Would you restate each line of the data below word for word, without its pictures?

(WORKING DATA)

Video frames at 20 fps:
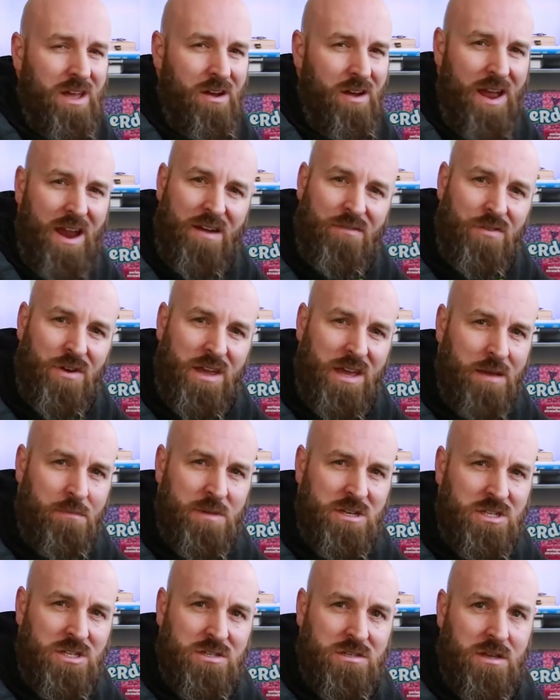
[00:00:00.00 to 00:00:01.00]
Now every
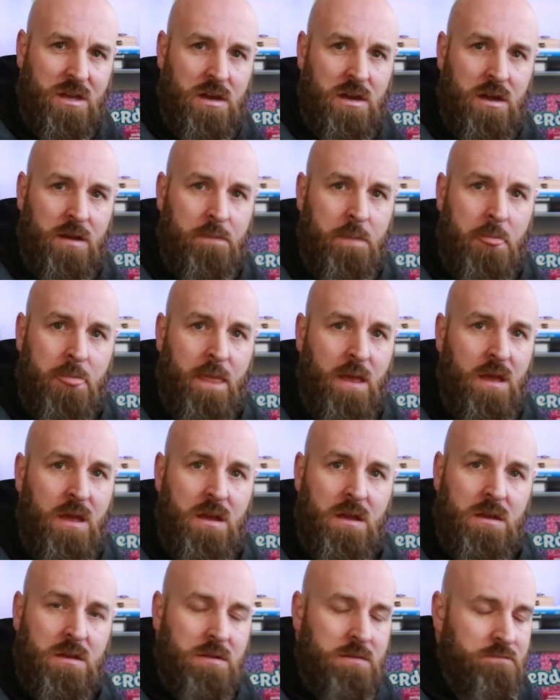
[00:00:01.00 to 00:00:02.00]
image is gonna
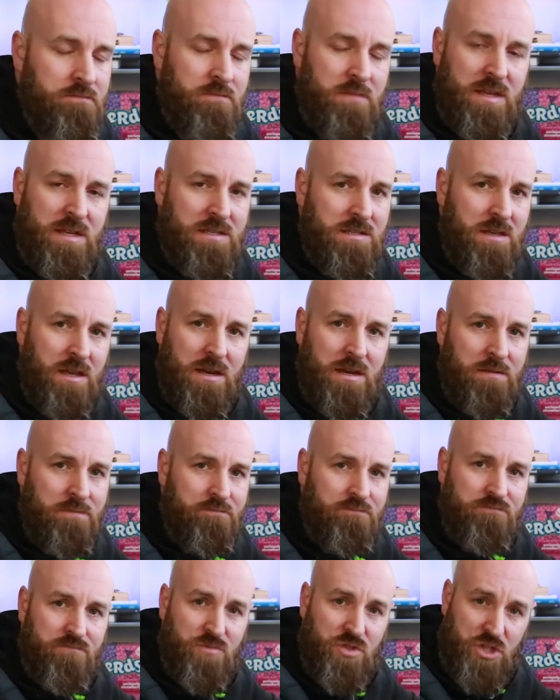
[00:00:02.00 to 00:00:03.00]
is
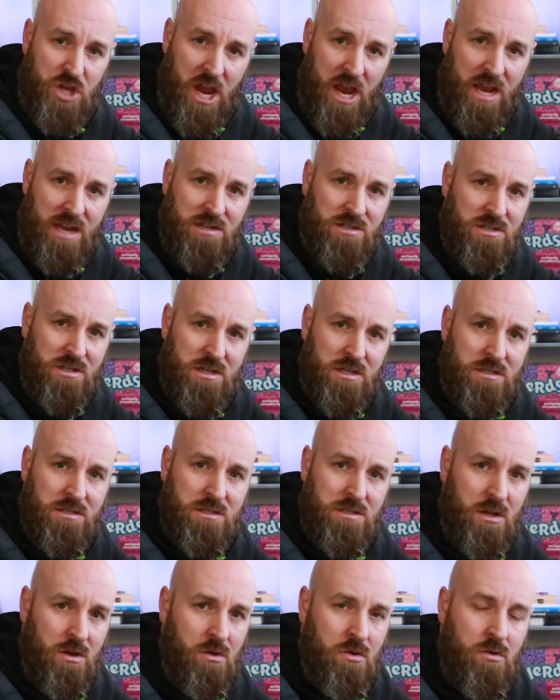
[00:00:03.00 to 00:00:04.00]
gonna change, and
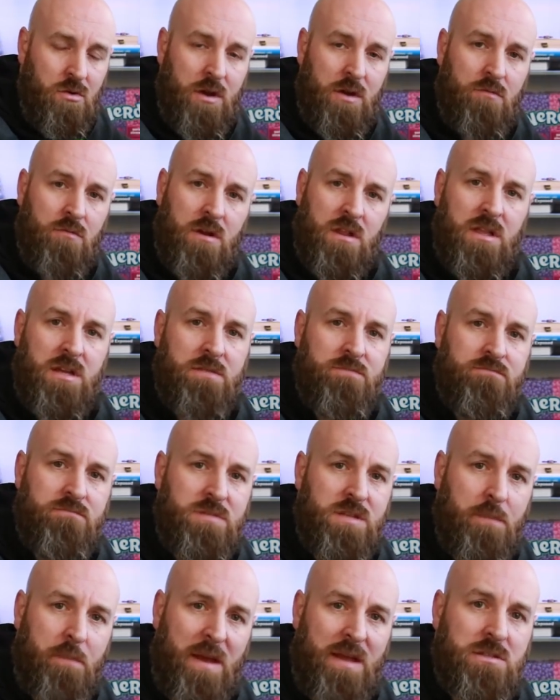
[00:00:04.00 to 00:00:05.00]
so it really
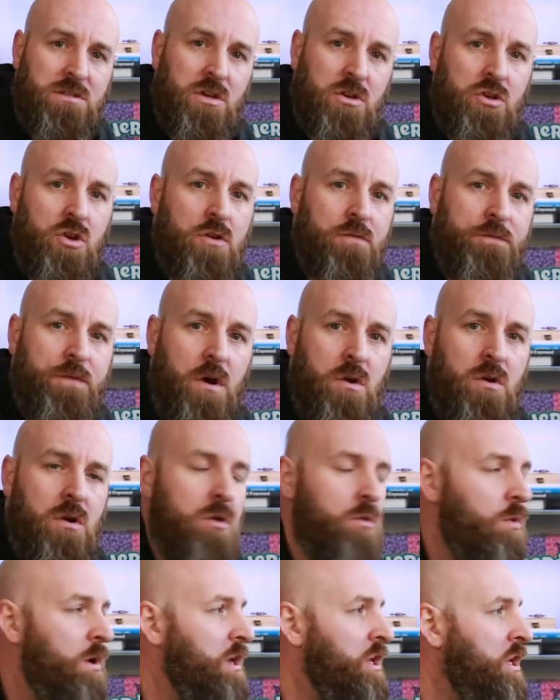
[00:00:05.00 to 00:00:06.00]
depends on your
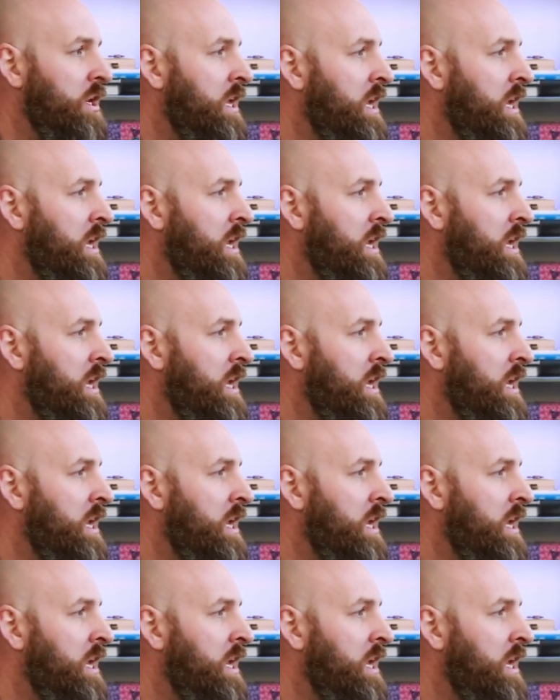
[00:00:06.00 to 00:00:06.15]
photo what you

(End WORKING DATA)

*YOUR RESPONSE*
Video frames at 20 fps:
[00:00:00.00 to 00:00:01.00]
Now every
[00:00:01.00 to 00:00:02.00]
image is gonna
[00:00:02.00 to 00:00:03.00]
is
[00:00:03.00 to 00:00:04.00]
gonna change, and
[00:00:04.00 to 00:00:05.00]
so it really
[00:00:05.00 to 00:00:06.00]
depends on your
[00:00:06.00 to 00:00:06.15]
photo what you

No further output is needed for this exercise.